Top of Data extracts
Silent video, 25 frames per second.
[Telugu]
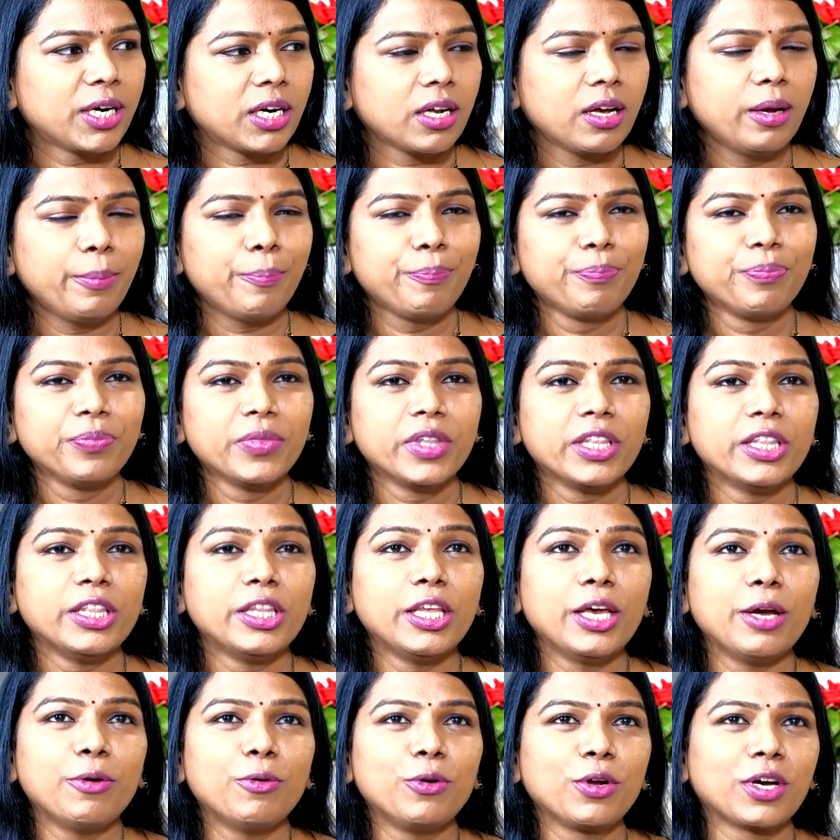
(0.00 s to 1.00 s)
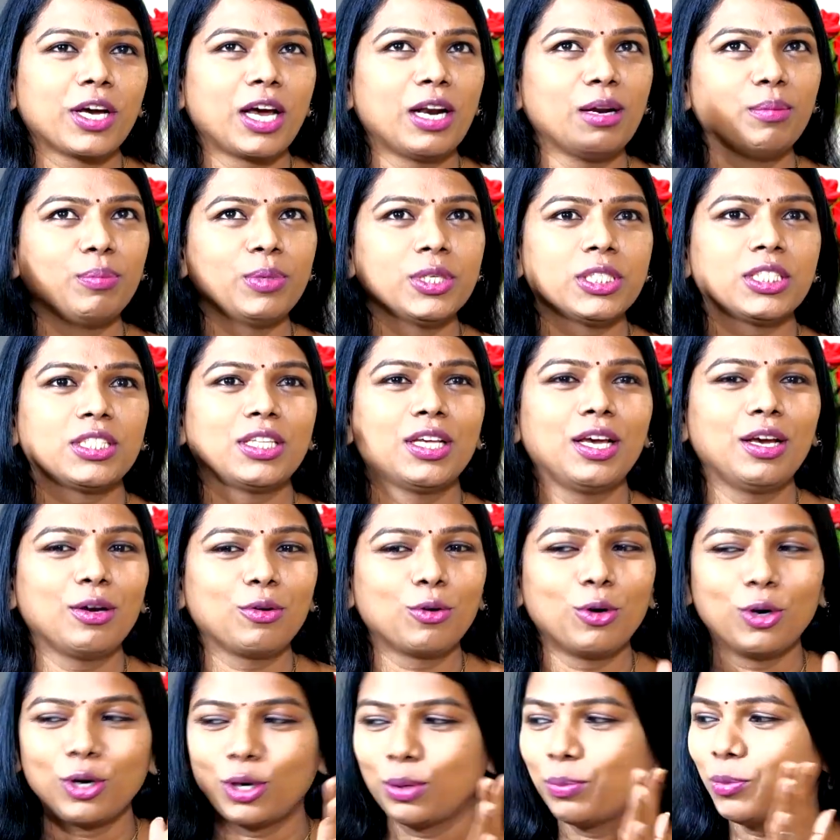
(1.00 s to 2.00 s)
అనమాట దేవుడు కనిపిస్తే
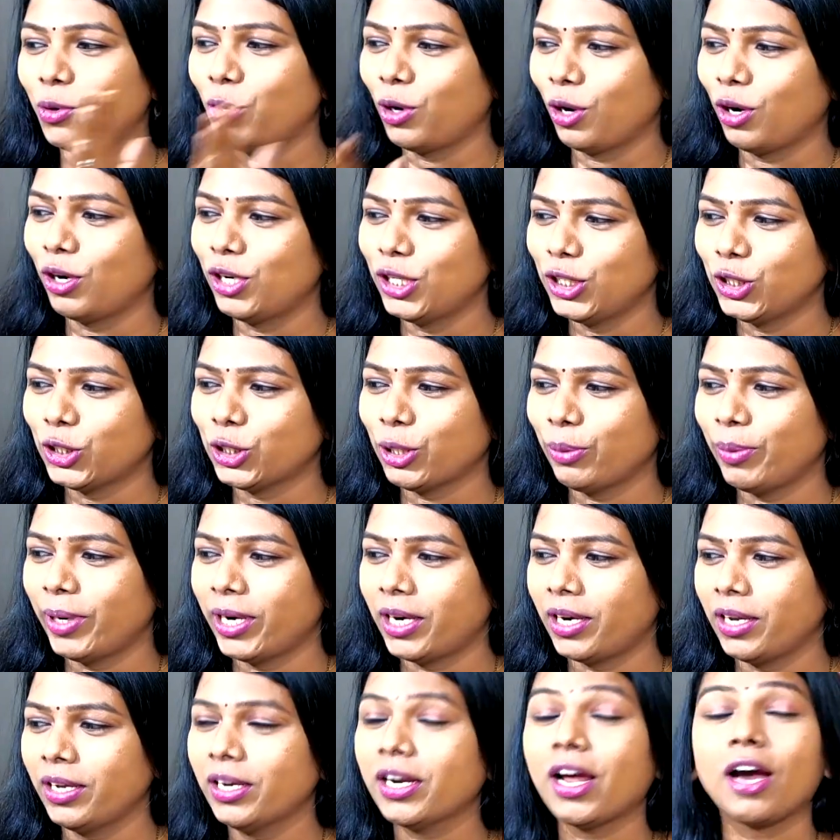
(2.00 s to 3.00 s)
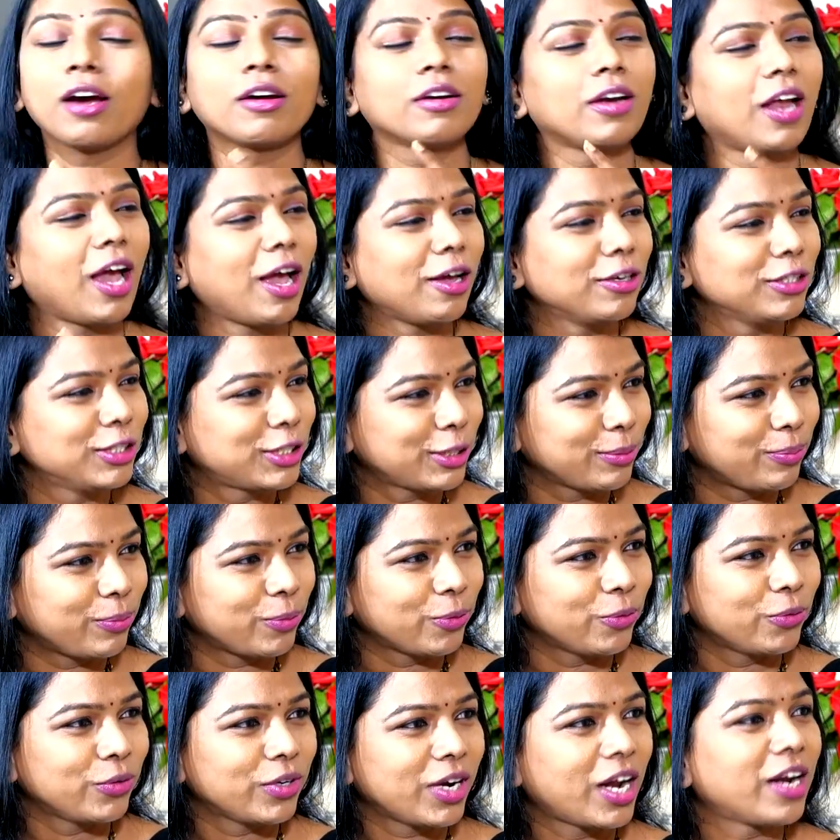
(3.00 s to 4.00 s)
కోర్టు బోన్ లో నించోబెట్టి నాకు న్యాయం
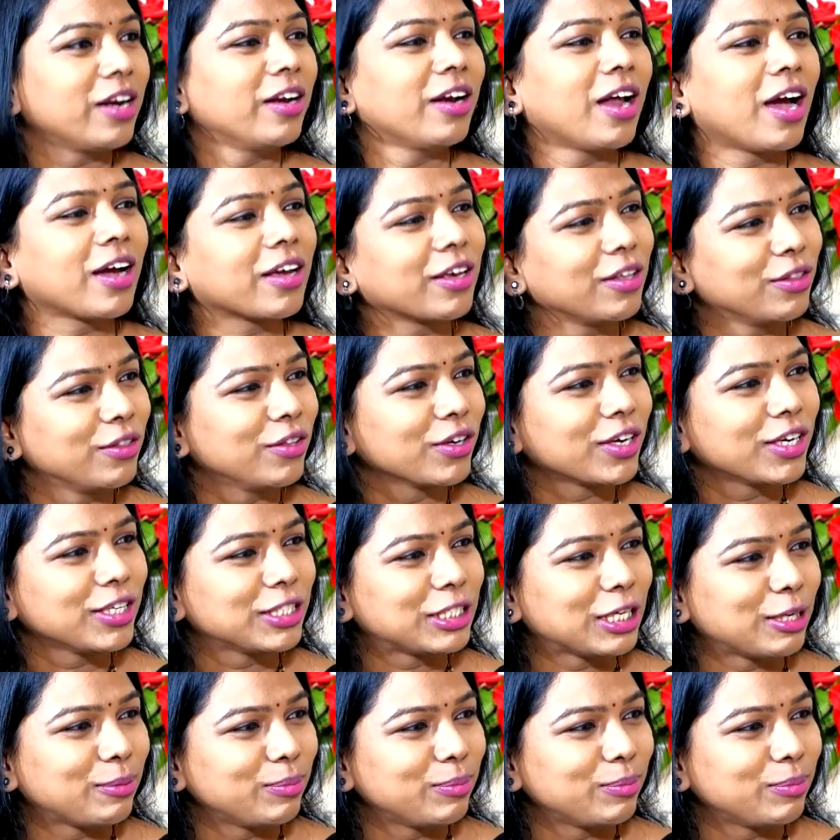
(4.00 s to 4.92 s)
చెప్పు నన్ను నాకెందుకు ఈ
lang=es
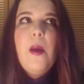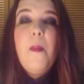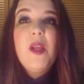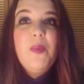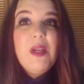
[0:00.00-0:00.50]

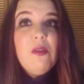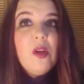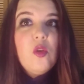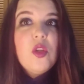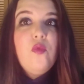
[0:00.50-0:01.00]
me esperaba
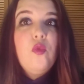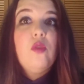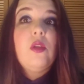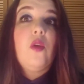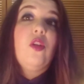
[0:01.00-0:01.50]
una cosa y fue
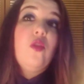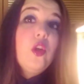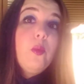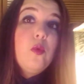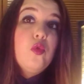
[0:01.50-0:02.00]
otra, no tanto que
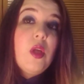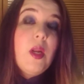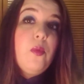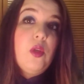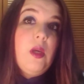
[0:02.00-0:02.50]
no me
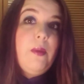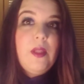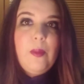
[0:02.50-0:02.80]
gustara, porque a ver,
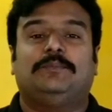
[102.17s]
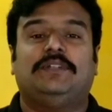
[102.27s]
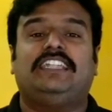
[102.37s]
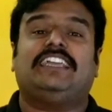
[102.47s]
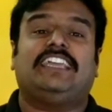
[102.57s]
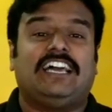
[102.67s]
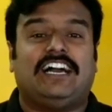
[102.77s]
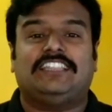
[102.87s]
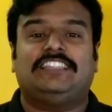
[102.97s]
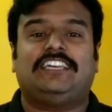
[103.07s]
பிள்ளைங்க
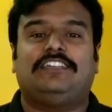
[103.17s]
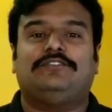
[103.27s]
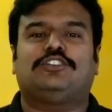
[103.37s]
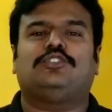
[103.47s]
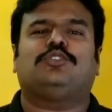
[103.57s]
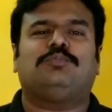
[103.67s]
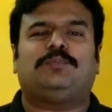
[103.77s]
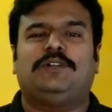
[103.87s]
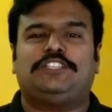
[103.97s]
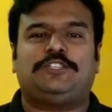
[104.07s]
அந்த அளவுக்கு ரொம்ப
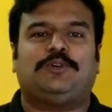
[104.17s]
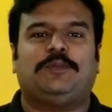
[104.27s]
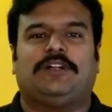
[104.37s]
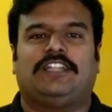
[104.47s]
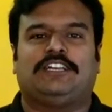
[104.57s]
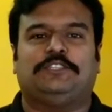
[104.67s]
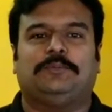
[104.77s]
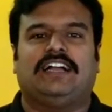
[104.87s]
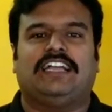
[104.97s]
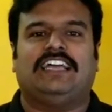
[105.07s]
பிடிச்சு போய் பாடம்
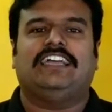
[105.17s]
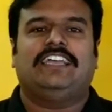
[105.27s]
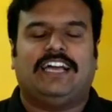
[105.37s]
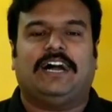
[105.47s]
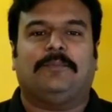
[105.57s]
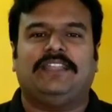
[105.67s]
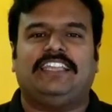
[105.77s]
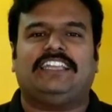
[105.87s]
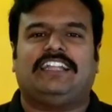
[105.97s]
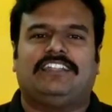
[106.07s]
கற்றுப்பாங்க
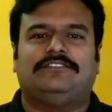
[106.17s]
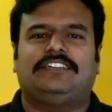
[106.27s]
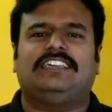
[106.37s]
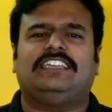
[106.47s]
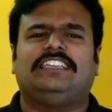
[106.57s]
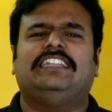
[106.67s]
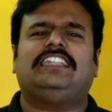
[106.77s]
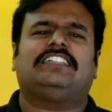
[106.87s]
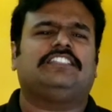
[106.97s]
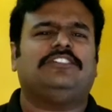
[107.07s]
அப்படிங்கிற அளவுக்கு
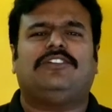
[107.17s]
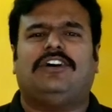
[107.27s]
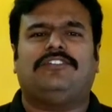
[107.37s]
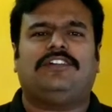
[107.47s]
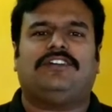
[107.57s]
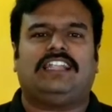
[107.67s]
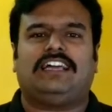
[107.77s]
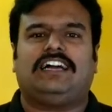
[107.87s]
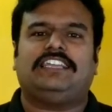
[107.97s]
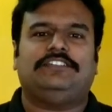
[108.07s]
எல்லாத்தையும் அவ்வளோ
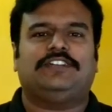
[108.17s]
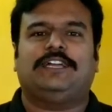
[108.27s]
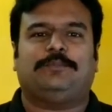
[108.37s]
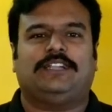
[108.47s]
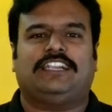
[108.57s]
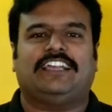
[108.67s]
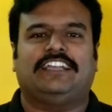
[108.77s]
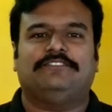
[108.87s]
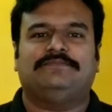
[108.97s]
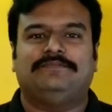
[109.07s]
அழகா இவங்க பண்ணுறாங்க
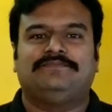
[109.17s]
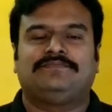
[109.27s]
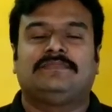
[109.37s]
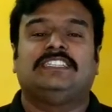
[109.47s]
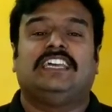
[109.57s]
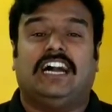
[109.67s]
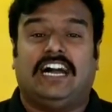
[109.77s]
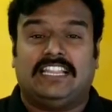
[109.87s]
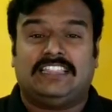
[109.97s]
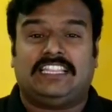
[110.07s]

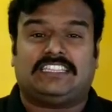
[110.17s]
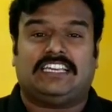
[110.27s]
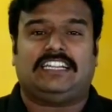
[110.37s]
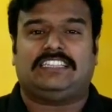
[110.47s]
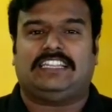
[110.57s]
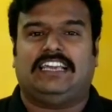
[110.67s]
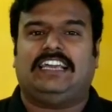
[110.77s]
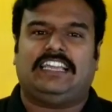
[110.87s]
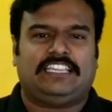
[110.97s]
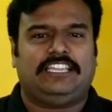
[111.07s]
அந்த தருணத்தில்
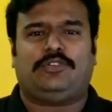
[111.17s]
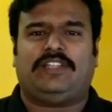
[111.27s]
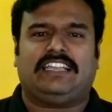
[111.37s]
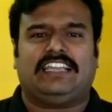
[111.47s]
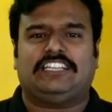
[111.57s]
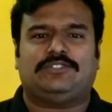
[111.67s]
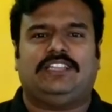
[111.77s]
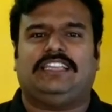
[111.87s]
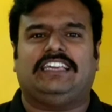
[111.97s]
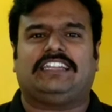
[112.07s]
ஹீரோயினுக்கு
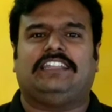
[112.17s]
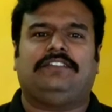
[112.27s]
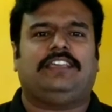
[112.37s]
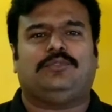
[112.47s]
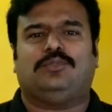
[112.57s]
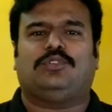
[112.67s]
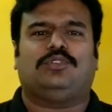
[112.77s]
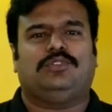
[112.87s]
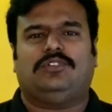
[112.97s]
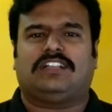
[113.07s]
ஆக்சுவலி ஏற்கனவே ஒரு
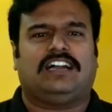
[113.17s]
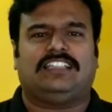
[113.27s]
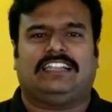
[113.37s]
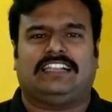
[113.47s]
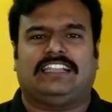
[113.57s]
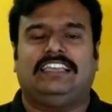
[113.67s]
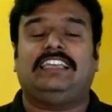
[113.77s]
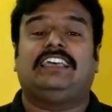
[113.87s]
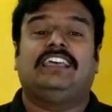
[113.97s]
காதல் இருக்கு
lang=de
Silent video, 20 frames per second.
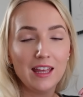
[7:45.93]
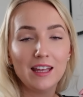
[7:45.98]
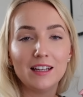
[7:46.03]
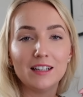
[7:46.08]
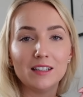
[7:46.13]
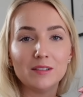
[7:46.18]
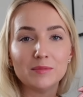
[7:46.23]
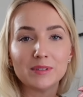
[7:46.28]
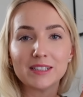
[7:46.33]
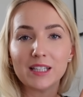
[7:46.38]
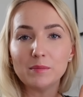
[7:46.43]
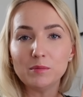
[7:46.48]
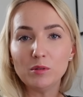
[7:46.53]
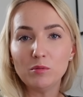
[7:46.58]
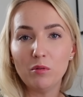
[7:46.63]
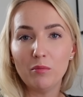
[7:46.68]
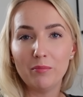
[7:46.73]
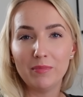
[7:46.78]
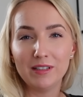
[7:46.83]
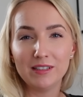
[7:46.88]
Ähm, es gibt im
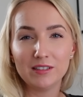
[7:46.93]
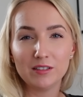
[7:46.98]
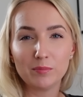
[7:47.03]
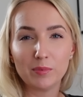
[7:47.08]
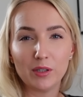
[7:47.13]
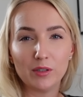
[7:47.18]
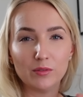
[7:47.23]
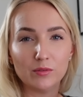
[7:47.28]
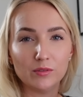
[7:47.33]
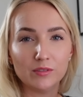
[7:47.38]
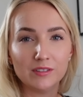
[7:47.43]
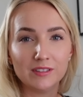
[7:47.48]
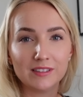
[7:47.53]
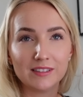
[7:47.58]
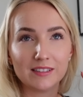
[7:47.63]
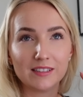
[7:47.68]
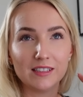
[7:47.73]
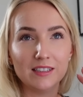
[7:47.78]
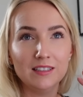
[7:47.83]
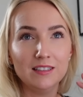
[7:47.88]
Moment bei
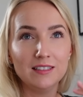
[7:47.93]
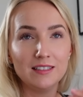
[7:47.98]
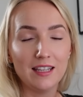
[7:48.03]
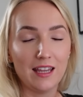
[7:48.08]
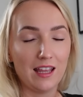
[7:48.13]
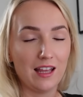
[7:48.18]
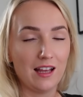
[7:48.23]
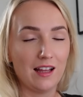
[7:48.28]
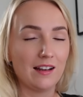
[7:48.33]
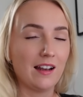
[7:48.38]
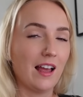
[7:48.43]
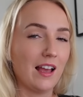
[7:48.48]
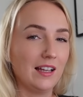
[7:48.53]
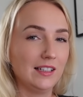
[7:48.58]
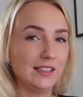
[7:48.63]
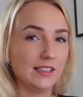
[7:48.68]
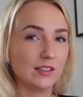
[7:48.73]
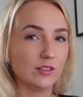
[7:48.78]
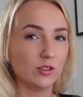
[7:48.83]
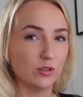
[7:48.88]
uns intern
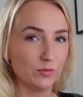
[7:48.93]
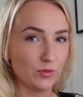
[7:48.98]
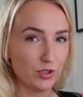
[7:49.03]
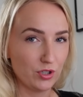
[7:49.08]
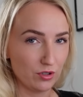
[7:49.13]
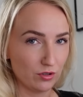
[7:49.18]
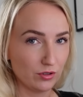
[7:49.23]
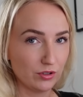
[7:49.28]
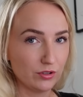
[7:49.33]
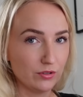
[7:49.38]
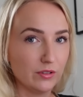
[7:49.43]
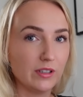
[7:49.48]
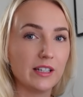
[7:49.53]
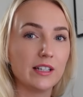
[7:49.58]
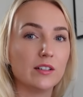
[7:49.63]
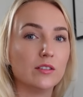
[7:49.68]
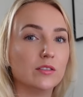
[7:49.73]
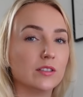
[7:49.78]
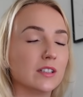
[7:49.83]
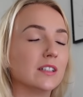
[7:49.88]
einige
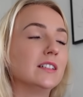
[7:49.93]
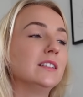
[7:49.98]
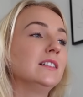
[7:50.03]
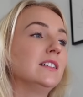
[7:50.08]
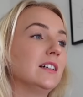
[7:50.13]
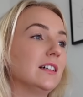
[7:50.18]
Umstrukturierungen.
Bottom of Data extracts
- About this exercise -
A word-for-word copy of all the data, without pictures, is the expected output.

- Output of the exercise -
Silent video, 25 frames per second.
[Telugu]
(0.00 s to 1.00 s)
(1.00 s to 2.00 s)
అనమాట దేవుడు కనిపిస్తే
(2.00 s to 3.00 s)
(3.00 s to 4.00 s)
కోర్టు బోన్ లో నించోబెట్టి నాకు న్యాయం
(4.00 s to 4.92 s)
చెప్పు నన్ను నాకెందుకు ఈ
lang=es
[0:00.00-0:00.50]

[0:00.50-0:01.00]
me esperaba
[0:01.00-0:01.50]
una cosa y fue
[0:01.50-0:02.00]
otra, no tanto que
[0:02.00-0:02.50]
no me
[0:02.50-0:02.80]
gustara, porque a ver,
[102.17s]
[102.27s]
[102.37s]
[102.47s]
[102.57s]
[102.67s]
[102.77s]
[102.87s]
[102.97s]
[103.07s]
பிள்ளைங்க
[103.17s]
[103.27s]
[103.37s]
[103.47s]
[103.57s]
[103.67s]
[103.77s]
[103.87s]
[103.97s]
[104.07s]
அந்த அளவுக்கு ரொம்ப
[104.17s]
[104.27s]
[104.37s]
[104.47s]
[104.57s]
[104.67s]
[104.77s]
[104.87s]
[104.97s]
[105.07s]
பிடிச்சு போய் பாடம்
[105.17s]
[105.27s]
[105.37s]
[105.47s]
[105.57s]
[105.67s]
[105.77s]
[105.87s]
[105.97s]
[106.07s]
கற்றுப்பாங்க
[106.17s]
[106.27s]
[106.37s]
[106.47s]
[106.57s]
[106.67s]
[106.77s]
[106.87s]
[106.97s]
[107.07s]
அப்படிங்கிற அளவுக்கு
[107.17s]
[107.27s]
[107.37s]
[107.47s]
[107.57s]
[107.67s]
[107.77s]
[107.87s]
[107.97s]
[108.07s]
எல்லாத்தையும் அவ்வளோ
[108.17s]
[108.27s]
[108.37s]
[108.47s]
[108.57s]
[108.67s]
[108.77s]
[108.87s]
[108.97s]
[109.07s]
அழகா இவங்க பண்ணுறாங்க
[109.17s]
[109.27s]
[109.37s]
[109.47s]
[109.57s]
[109.67s]
[109.77s]
[109.87s]
[109.97s]
[110.07s]

[110.17s]
[110.27s]
[110.37s]
[110.47s]
[110.57s]
[110.67s]
[110.77s]
[110.87s]
[110.97s]
[111.07s]
அந்த தருணத்தில்
[111.17s]
[111.27s]
[111.37s]
[111.47s]
[111.57s]
[111.67s]
[111.77s]
[111.87s]
[111.97s]
[112.07s]
ஹீரோயினுக்கு
[112.17s]
[112.27s]
[112.37s]
[112.47s]
[112.57s]
[112.67s]
[112.77s]
[112.87s]
[112.97s]
[113.07s]
ஆக்சுவலி ஏற்கனவே ஒரு
[113.17s]
[113.27s]
[113.37s]
[113.47s]
[113.57s]
[113.67s]
[113.77s]
[113.87s]
[113.97s]
காதல் இருக்கு
lang=de
Silent video, 20 frames per second.
[7:45.93]
[7:45.98]
[7:46.03]
[7:46.08]
[7:46.13]
[7:46.18]
[7:46.23]
[7:46.28]
[7:46.33]
[7:46.38]
[7:46.43]
[7:46.48]
[7:46.53]
[7:46.58]
[7:46.63]
[7:46.68]
[7:46.73]
[7:46.78]
[7:46.83]
[7:46.88]
Ähm, es gibt im
[7:46.93]
[7:46.98]
[7:47.03]
[7:47.08]
[7:47.13]
[7:47.18]
[7:47.23]
[7:47.28]
[7:47.33]
[7:47.38]
[7:47.43]
[7:47.48]
[7:47.53]
[7:47.58]
[7:47.63]
[7:47.68]
[7:47.73]
[7:47.78]
[7:47.83]
[7:47.88]
Moment bei
[7:47.93]
[7:47.98]
[7:48.03]
[7:48.08]
[7:48.13]
[7:48.18]
[7:48.23]
[7:48.28]
[7:48.33]
[7:48.38]
[7:48.43]
[7:48.48]
[7:48.53]
[7:48.58]
[7:48.63]
[7:48.68]
[7:48.73]
[7:48.78]
[7:48.83]
[7:48.88]
uns intern
[7:48.93]
[7:48.98]
[7:49.03]
[7:49.08]
[7:49.13]
[7:49.18]
[7:49.23]
[7:49.28]
[7:49.33]
[7:49.38]
[7:49.43]
[7:49.48]
[7:49.53]
[7:49.58]
[7:49.63]
[7:49.68]
[7:49.73]
[7:49.78]
[7:49.83]
[7:49.88]
einige
[7:49.93]
[7:49.98]
[7:50.03]
[7:50.08]
[7:50.13]
[7:50.18]
Umstrukturierungen.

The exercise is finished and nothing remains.